Exercise aim
Word for word, restate the listing; omit the pictures.

◇ ◇ ◇

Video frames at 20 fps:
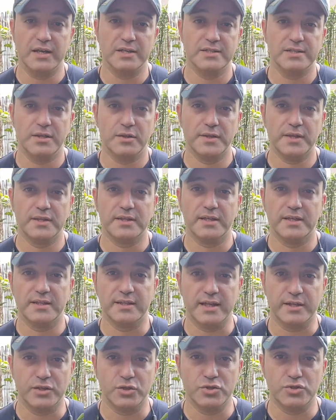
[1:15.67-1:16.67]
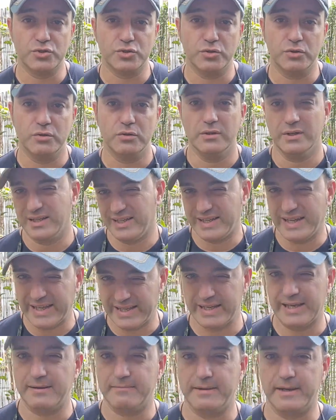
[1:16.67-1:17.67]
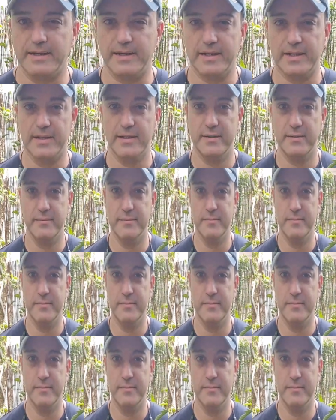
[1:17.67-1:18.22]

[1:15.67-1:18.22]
han sido de 38, que ya vale.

◇ ◇ ◇

Reply to the exercise
Video frames at 20 fps:
[1:15.67-1:16.67]
[1:16.67-1:17.67]
[1:17.67-1:18.22]

[1:15.67-1:18.22]
han sido de 38, que ya vale.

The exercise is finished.